▶ **Stored data**
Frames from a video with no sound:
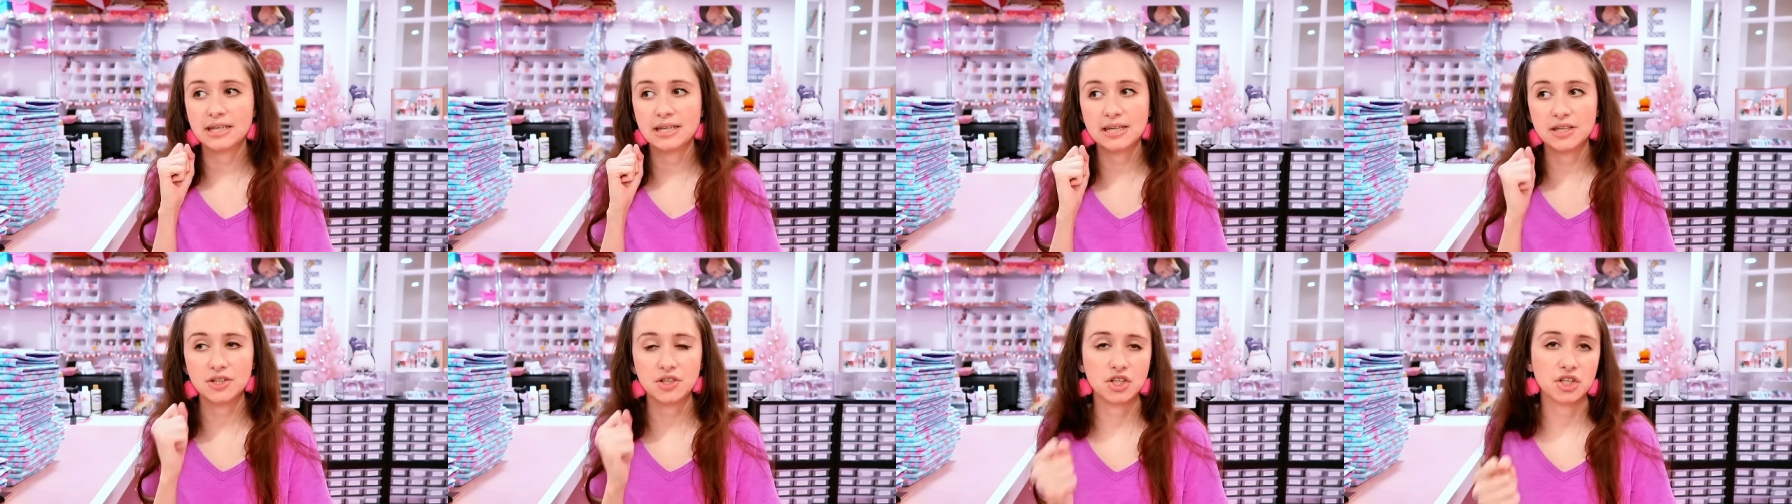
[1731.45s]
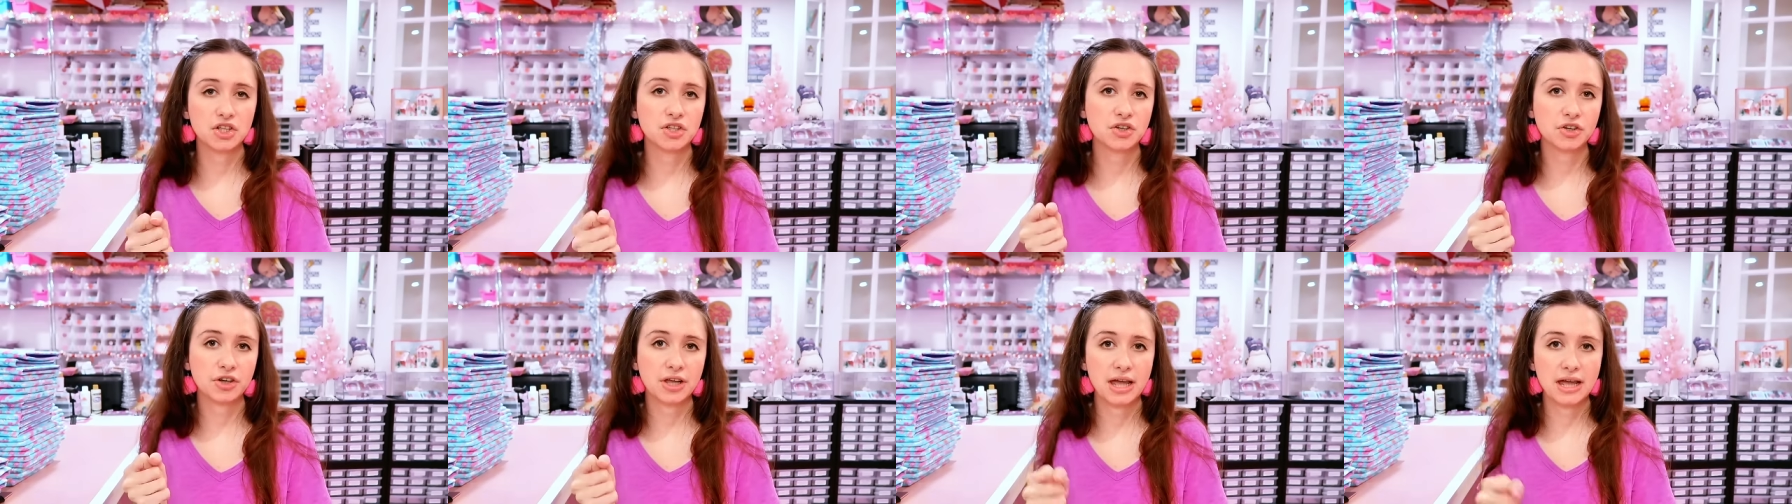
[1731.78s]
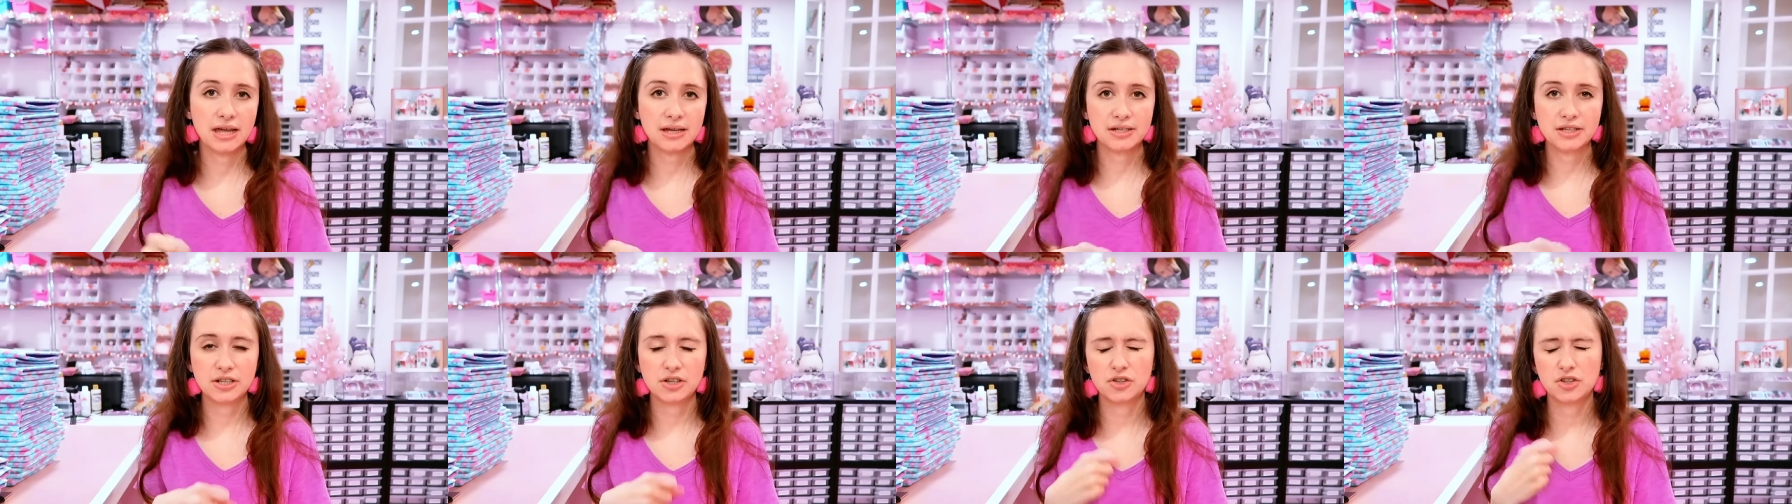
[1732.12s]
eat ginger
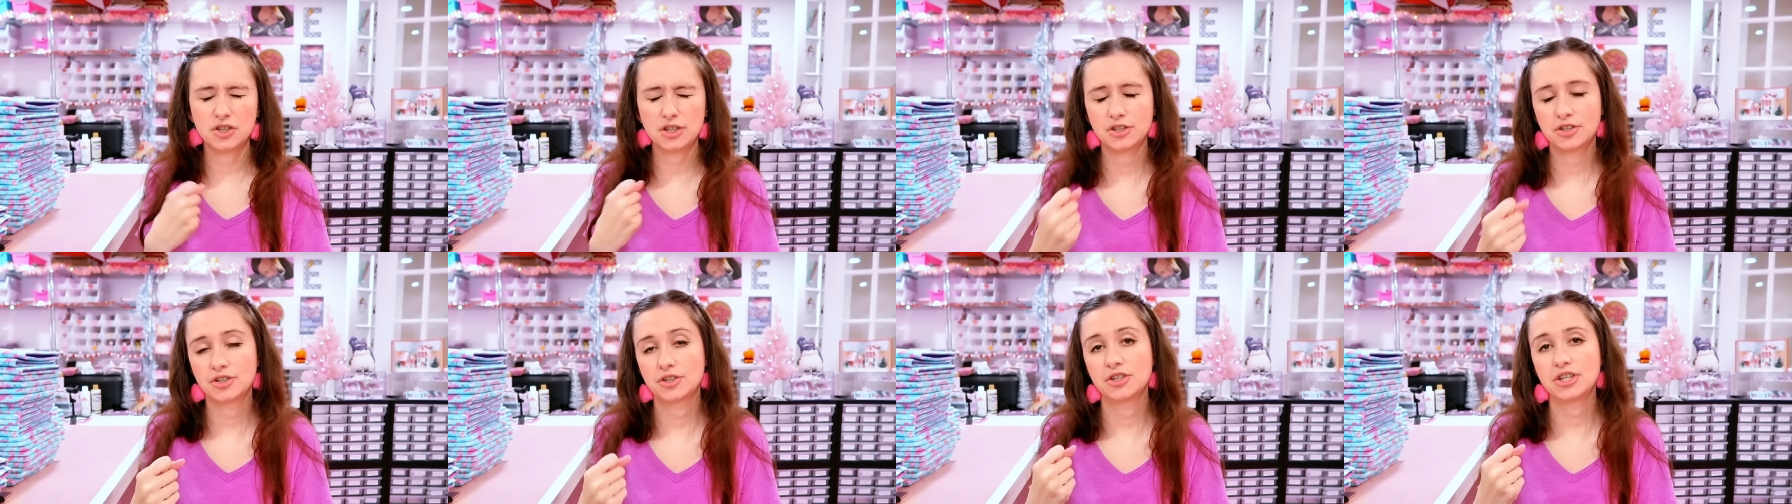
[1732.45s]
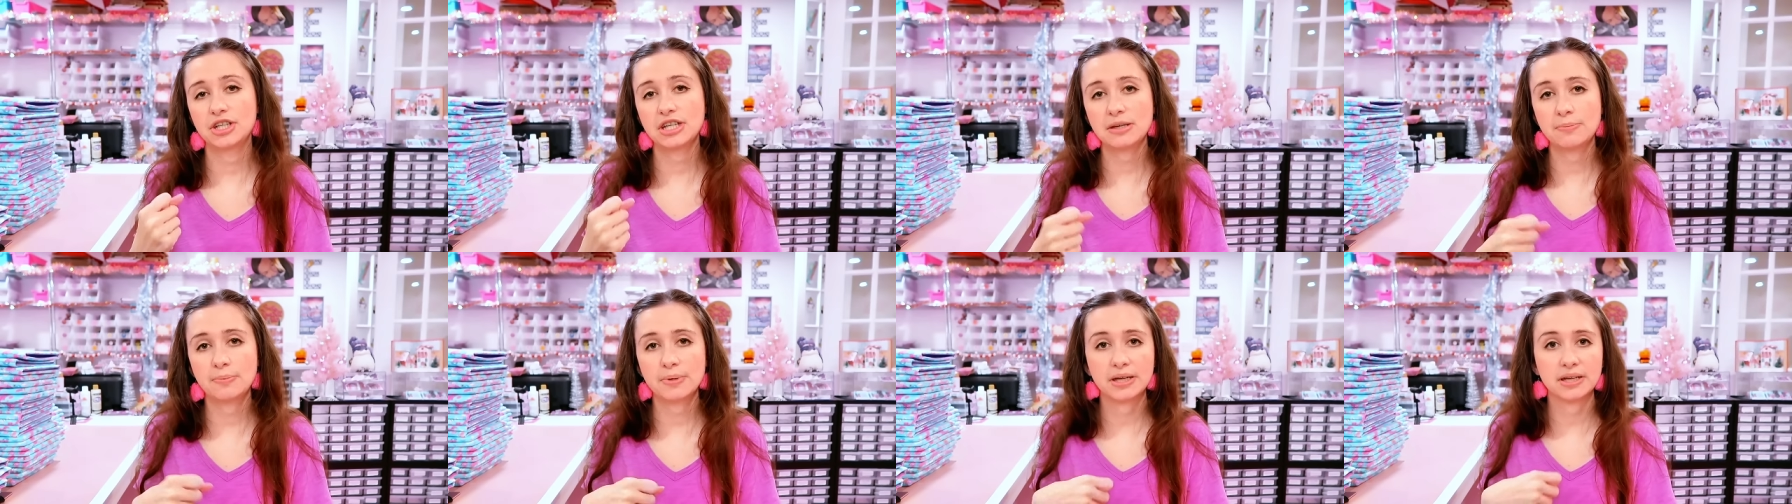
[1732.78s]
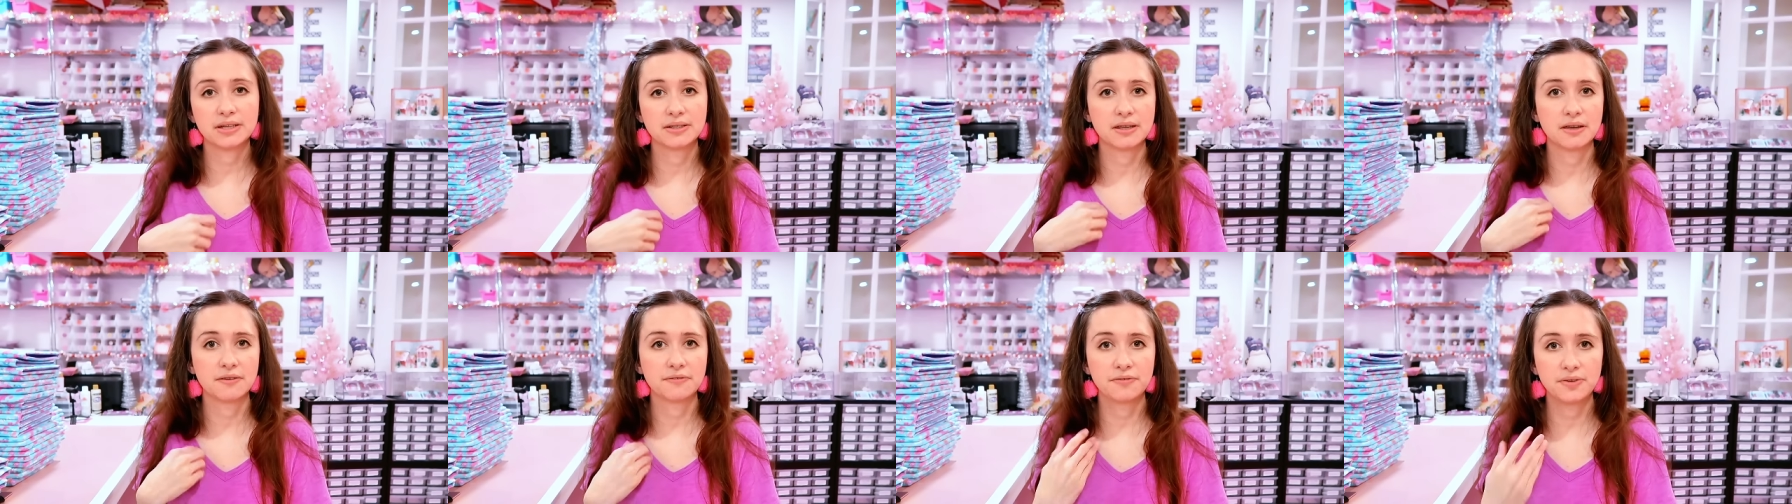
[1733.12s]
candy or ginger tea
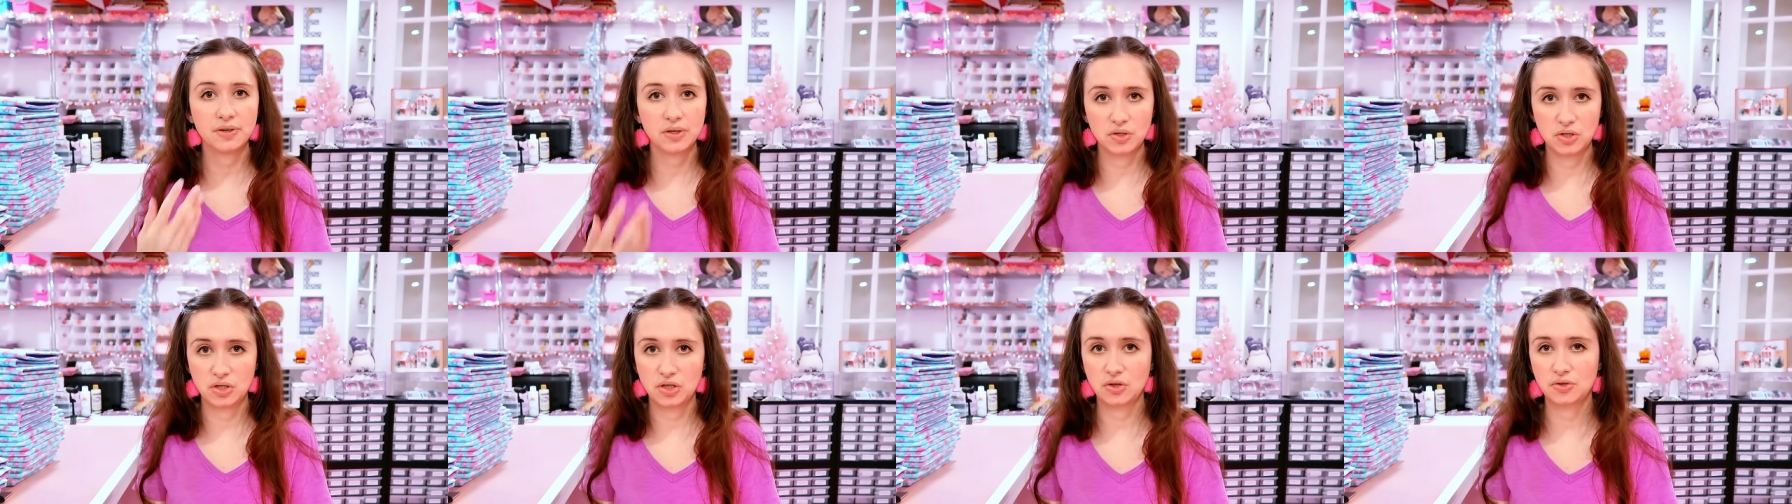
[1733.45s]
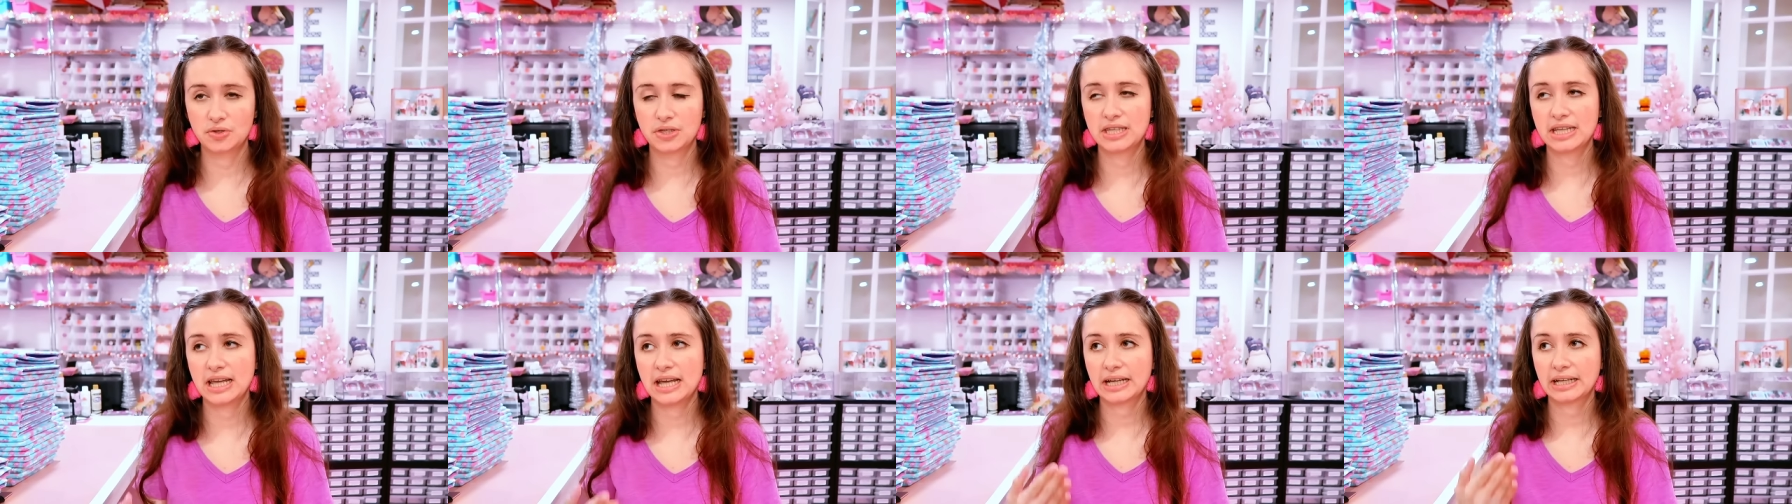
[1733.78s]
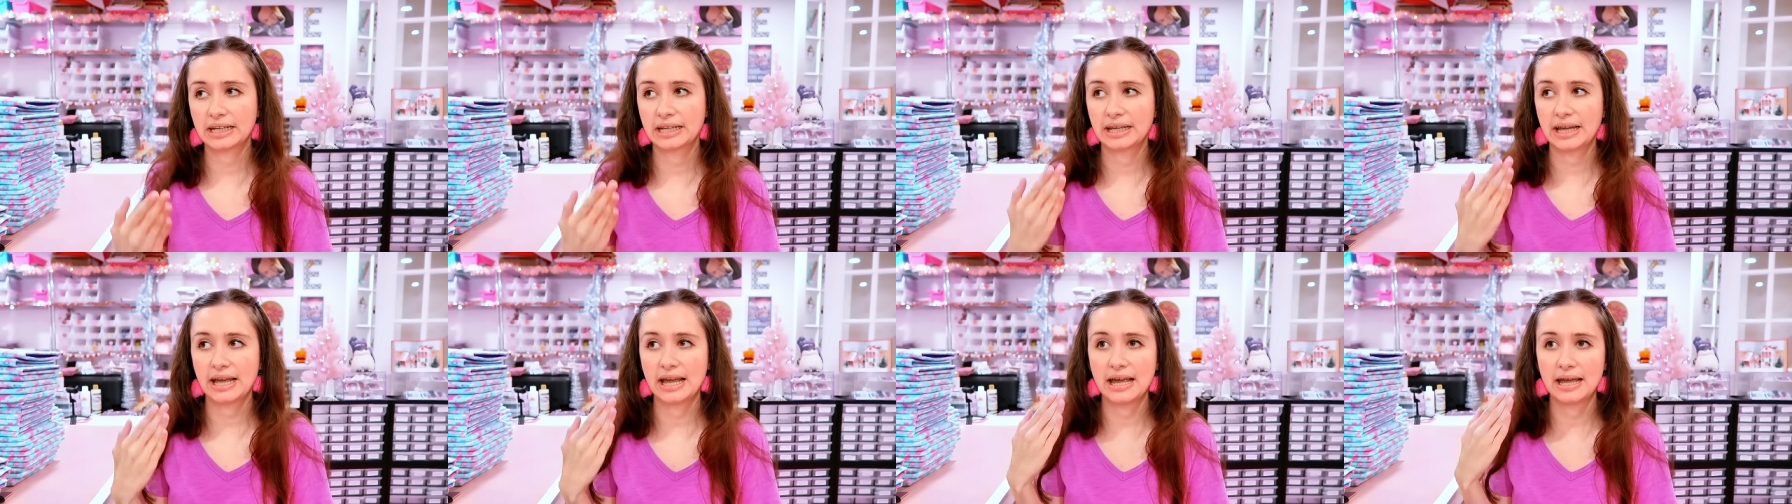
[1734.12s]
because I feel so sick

▶ **TASK TO CARRY OUT**
Write out every line of the entries above exactly, and omit their pictures.

▶ **THE ANSWER**
Frames from a video with no sound:
[1731.45s]
[1731.78s]
[1732.12s]
eat ginger
[1732.45s]
[1732.78s]
[1733.12s]
candy or ginger tea
[1733.45s]
[1733.78s]
[1734.12s]
because I feel so sick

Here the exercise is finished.